When We Met – Part III

The First Date

The day J and I were going to meet for the first time in person, it was snowing. It wasn’t a full-blown blizzard, but there was enough weather that several people in my life suggested I postpone or cancel the date. I did not. Because I’d never felt more excited to meet a new person. I actually don’t think I’d ever even BEEN excited to meet a new person.

I’m really anxious and insecure about a lot of things, and I’d been adequately trained by life, advice from people who thought they knew and understood me, and experience on previous dates to do things to compensate for and hide this anxiety and insecurity. I show up early for things, because being late causes those panicky feelings, but I’d learned that being too early looked needy, and waiting for someone to show up to meet me also created the same panicky feelings. It was a fairly delicate Anxiety High Wire Act, and balance was pretty difficult to maintain. So for my first date with J, I got there early, but parked in a nearby shopping center lot, planning to wait in my car alone for a few minutes before actually going to the restaurant. I called a friend, as a safeguard, to let her know where I was and what I was doing, and also to stamp down the anxiety that came with waiting. My call to her was interrupted by the other line. It was J. It was still 10 minutes before our agreed upon meet time, and I had a momentary thought that HE was canceling due to weather…or just because he’d come to his senses and no longer wanted to meet me (wouldn’t have been the first time). I said to my friend, ‘My other line is beeping and it’s *him!* I have to go.’ I was really nervous about the call, but I answered it.

J: Are you driving?
Me: No.
J: Good. Are you here?
Me: No.
J: If you aren’t driving and you aren’t here, where are you?
Me: At <shopping center>.
J: Shopping?
Me: No. Parked. Waiting for the right time. I didn’t want to be too early.
J: Well, I’m already here, so you aren’t too early. Come inside. 

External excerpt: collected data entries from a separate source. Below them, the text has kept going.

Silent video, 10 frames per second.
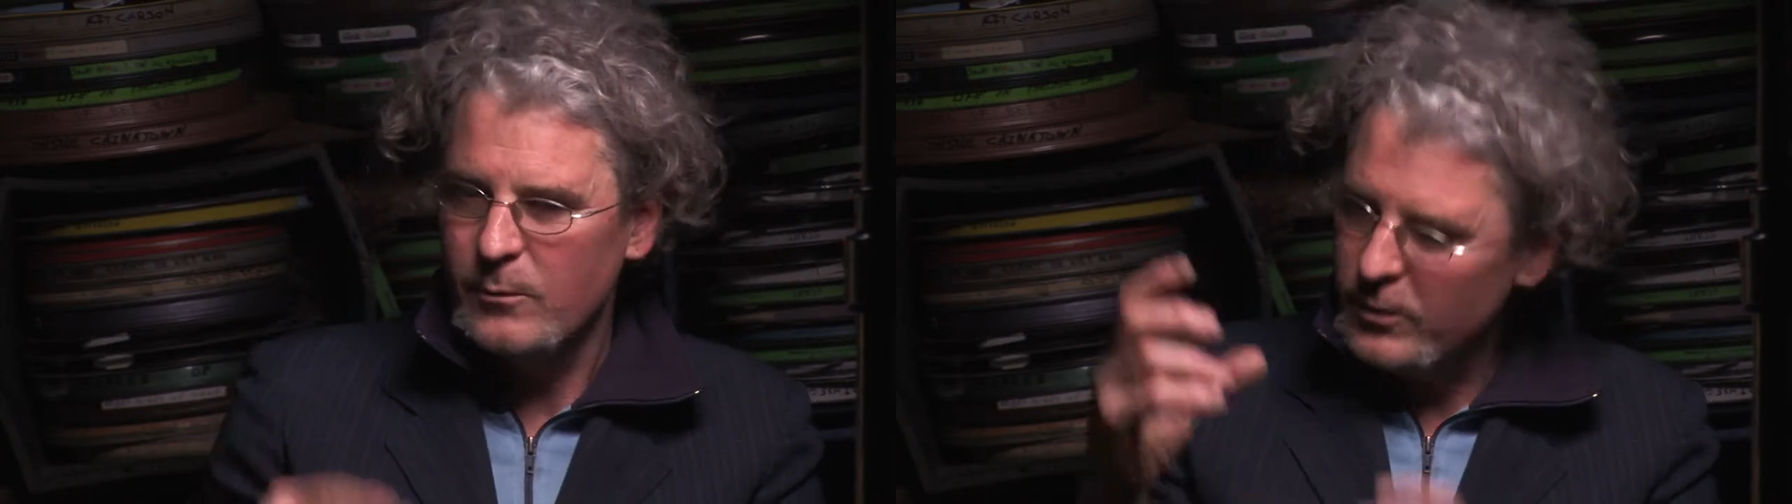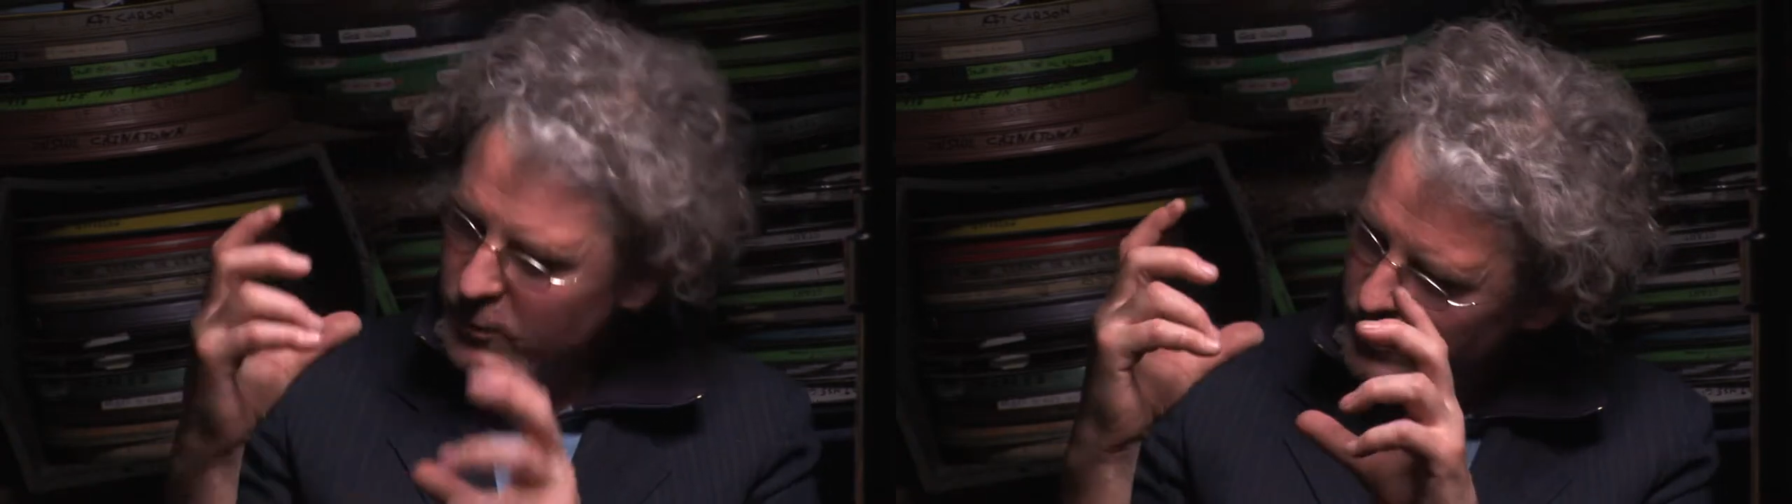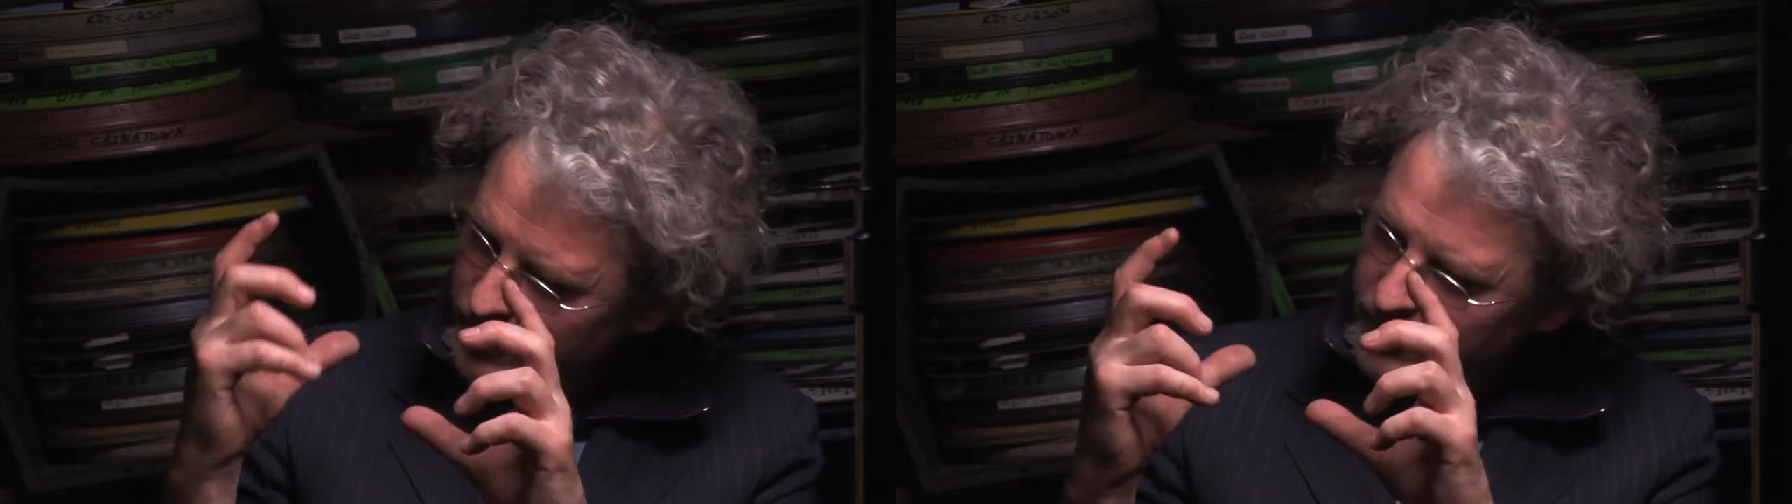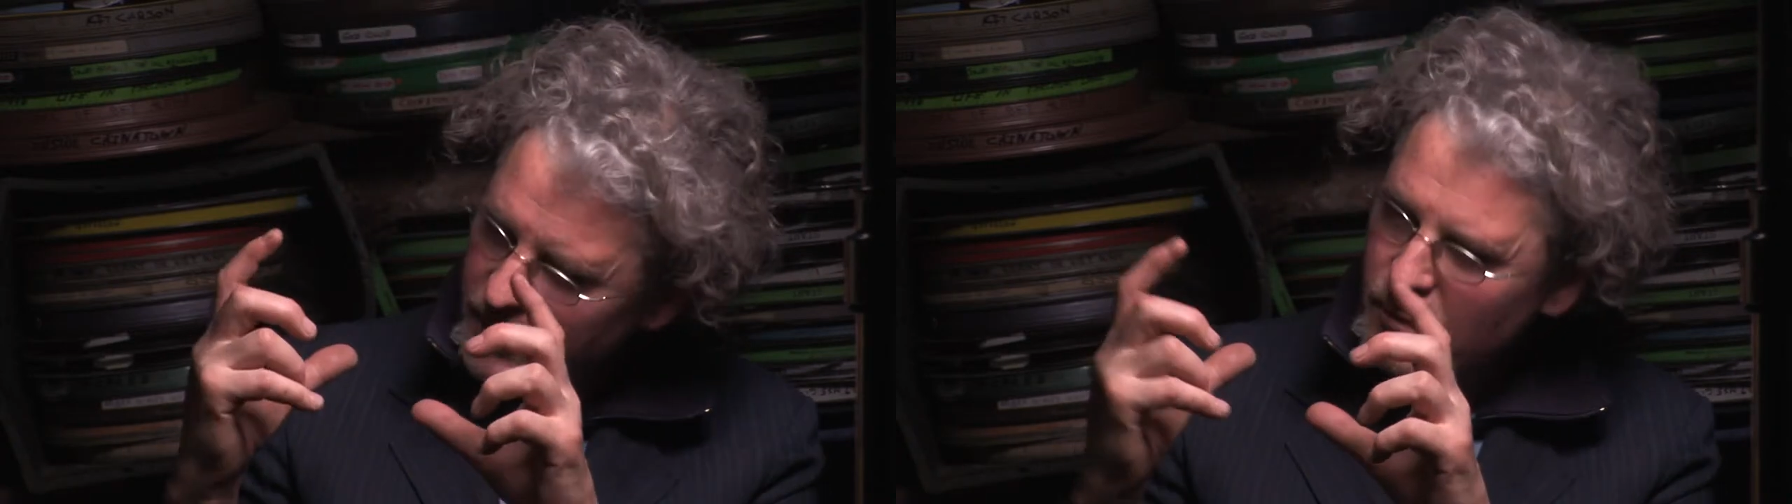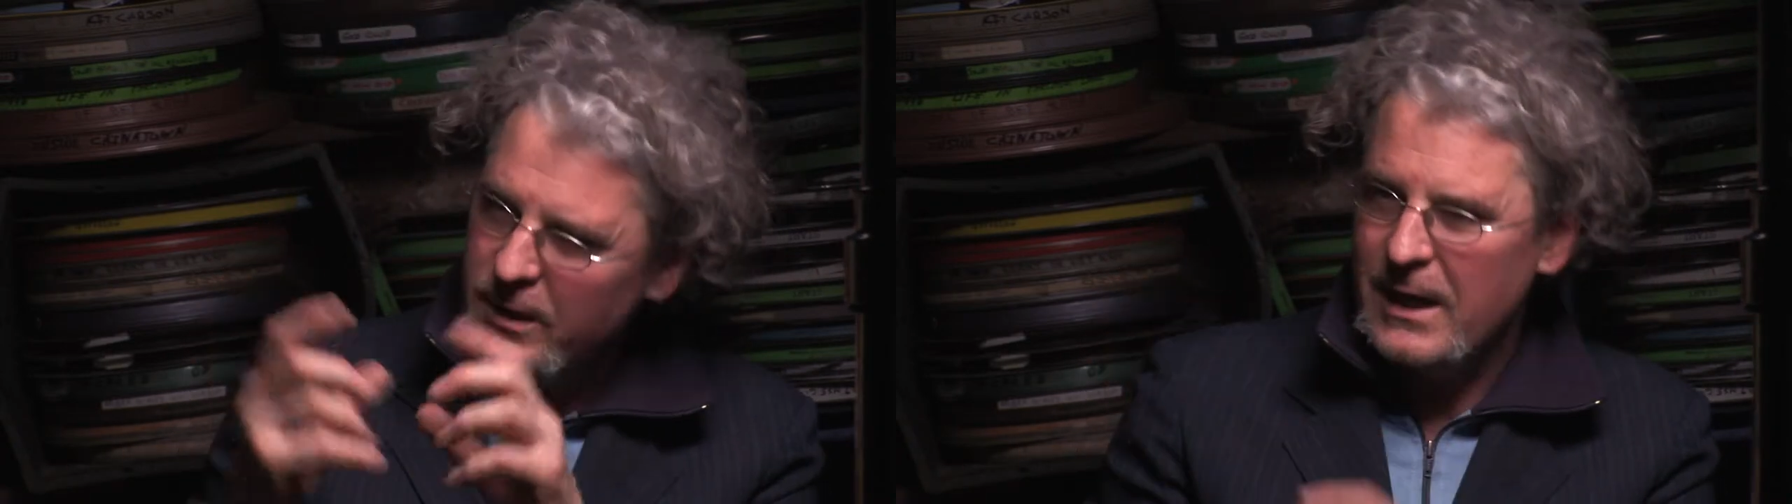with a
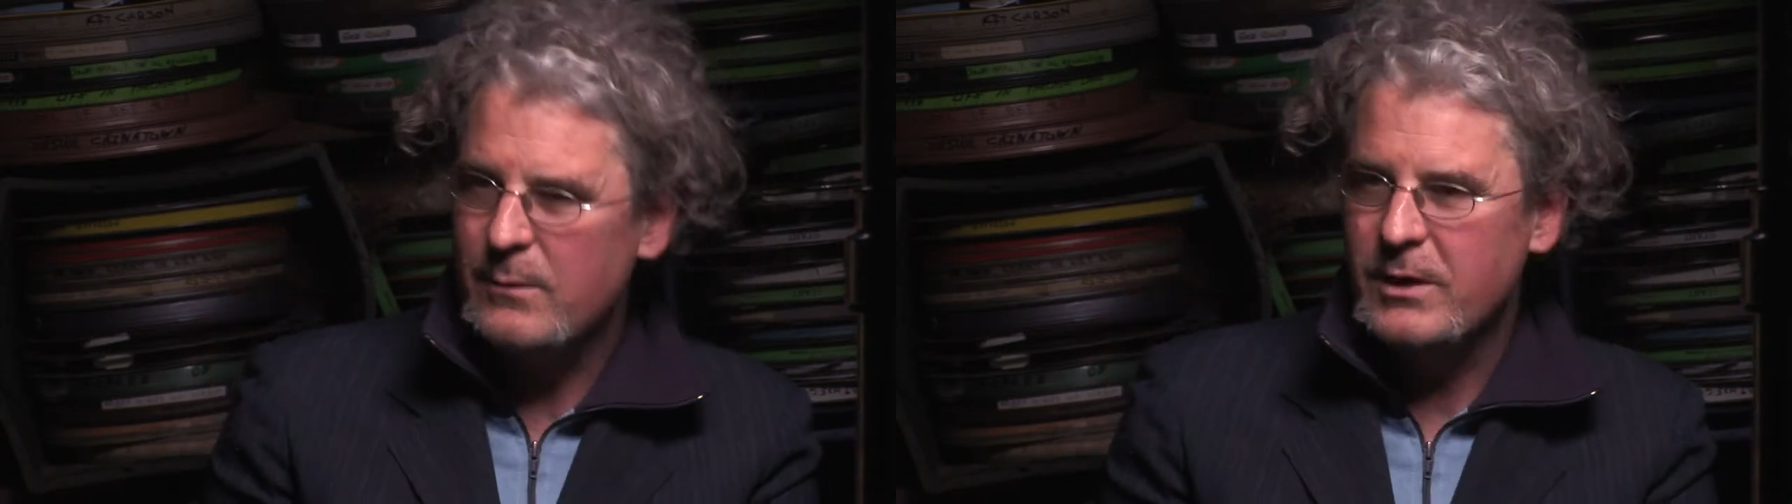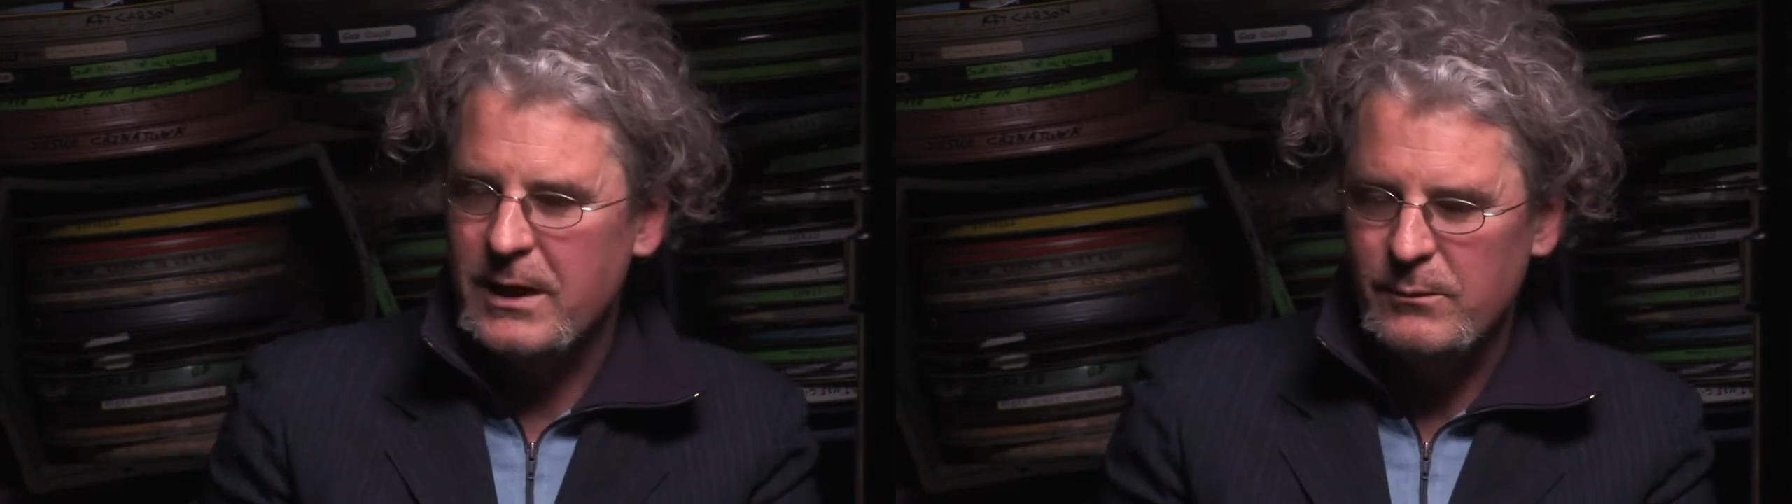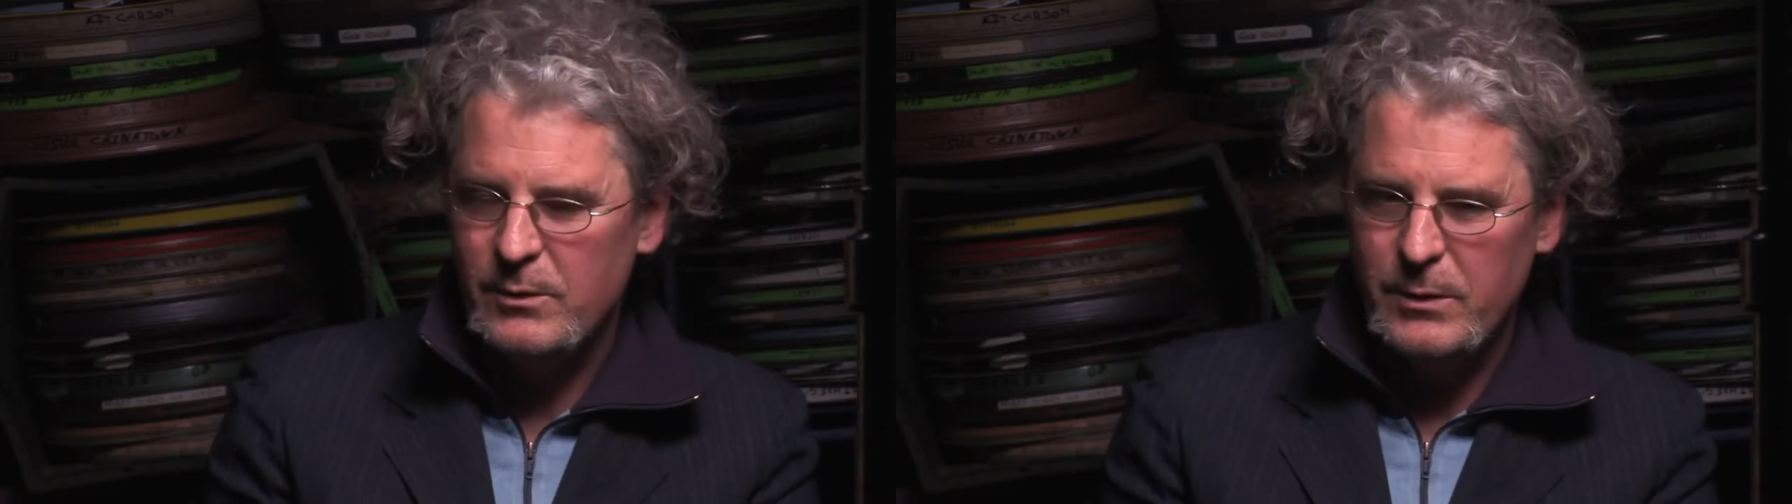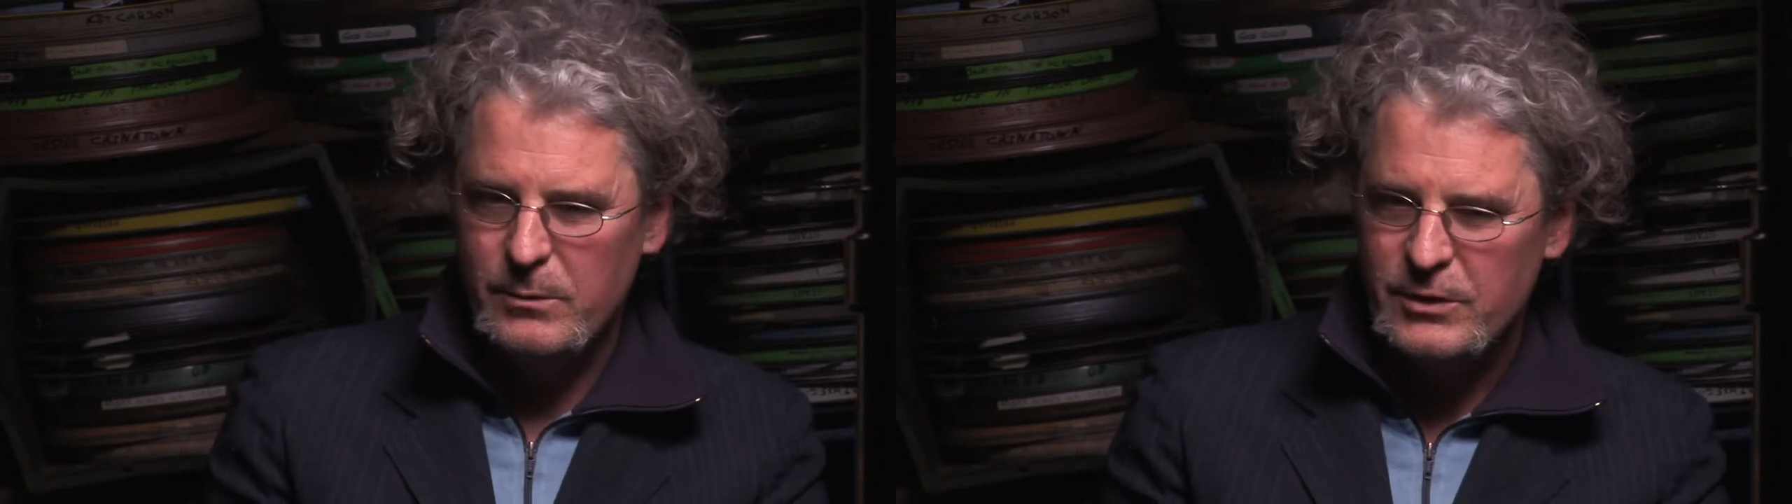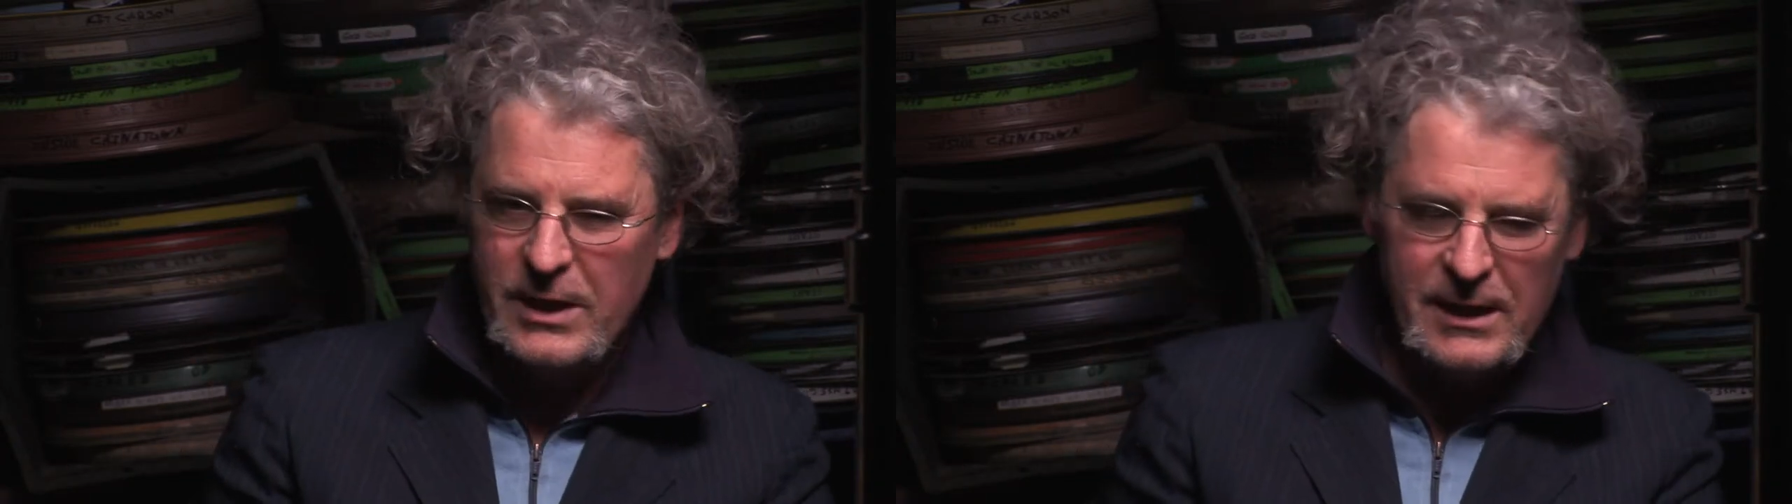video camera came into
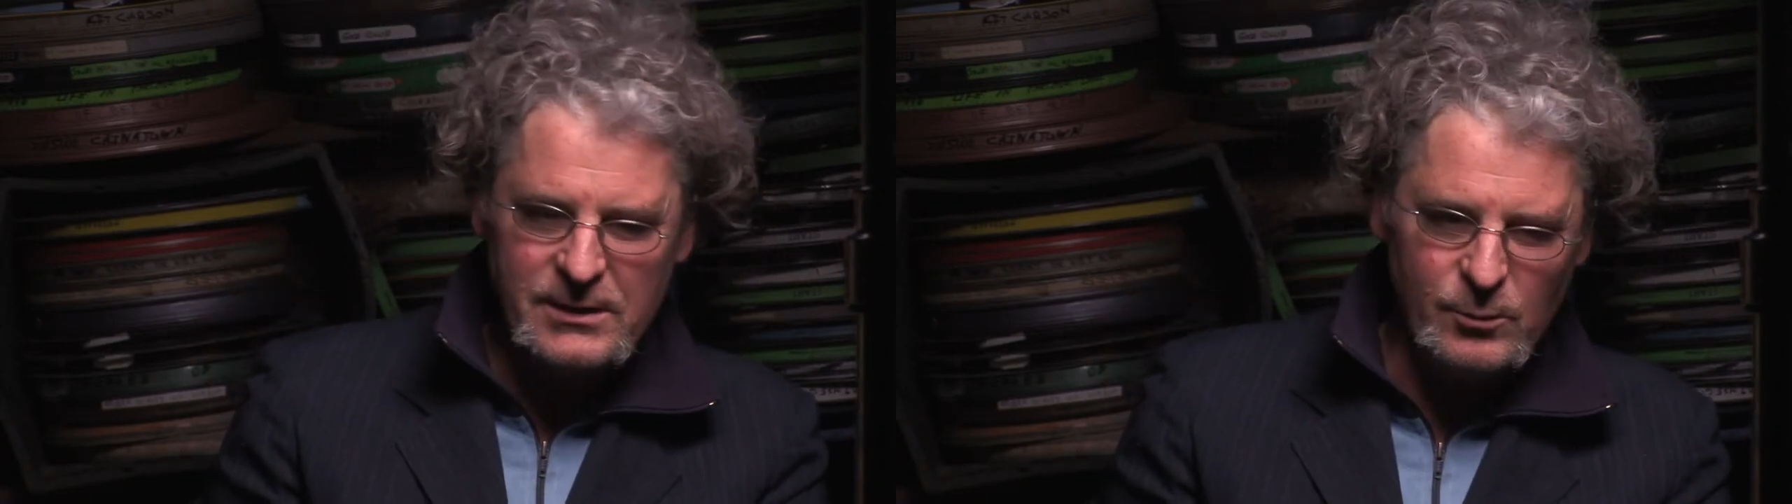people's hands,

J began our first real date by laying to rest anxiety and insecurity with his presence and acceptance. We had a nice lunch together. He listened when I spoke without interrupting me. He asked me intelligent questions and seemed genuinely interested in my responses. He revealed things about himself that showed me he wasn’t afraid of complexity and that he was a very independent and patient man. I found all of those things extremely attractive. His calm steadfastness was obvious from the very first moment we were together, and it *made me feel safe.* Normally, on any first date, even in high school when I already knew the boys that asked me out through (sometimes years of) observation and reputation, I was completely guarded, because I was completely terrified about how things would go. No other guy ever attempted to calm my social fears, but J did, and it seemed effortless. (Whether it was or not, I’m not sure. He’ll probably tell me if it was intentional after he reads this. I’m guessing it wasn’t though. Because J still does that. I’m pretty sure that’s just who he IS.) He immediately began *earning* my trust. He didn’t just expect that I trusted him. He didn’t ever give the impression that he felt *entitled* to my trust, because I’d agreed to meet him.
We agreed to see a movie together afterward. We bundled up and walked out to our separate cars, which were covered from over an hour of light, continuous snowfall while we were inside.

pexels-photo-236995

Before I could open my door to get my snow brush and scraper, J was already at my car, clearing the snow and ice from my windows for me, completely unsolicited. “Get in the car and warm up. I’ll do this.” That unprecedented chivalry and care just floored me. I’d spent a lot of years handling things by myself, not because I necessarily *wanted* to be independent, but because I was taught very young that I had to be. I’d never been treated that way before…not by friends, not by my family (including my parents, even when I was a young child), and certainly not by any other date. I’d learned that no one else had any interest in helping me or caring for me, and if they pretended they did, it was only because they wanted something ‘more’ from me. They’d only give if they could eventually take ‘more.’ So I had better be competent at fending for myself. J was the total antithesis to all my previous experience. He felt (and still feels) like magic.
I drove to the movie theater in this dreamy, infatuated haze, and somehow made it safely. I remember looking at him, and repeating the thought, all the way through the movie, ‘Is He *real?*’ (I still do this with J. Sometimes I stroke his beard or poke him on the shoulder to make sure. You know. That he’s real.)

Fifteen years ago on December 14, I met J in person for the first time, and I knew then, on that first date, I was going to marry him. I called my best friend to tell him this. B believed me. Because I’d never said anything like that before about some guy I went to lunch and a movie with. J doesn’t believe that, and to this day, maintains that he ‘didn’t do anything special.’ But he soooooooo did. 

So now, in the love stories I write, the men display the following traits…
Thoughtfulness. Courtesy. Self-control. Responsibility. Care. Willingness to help others in need. Independence. Patience. Decisiveness. The desire to put others at ease and earn their trust.
Humility (’I didn’t do anything special, Jen. I just do what I think is right…’)
Because those are the qualities my real life leading man has that made me fall in love with him.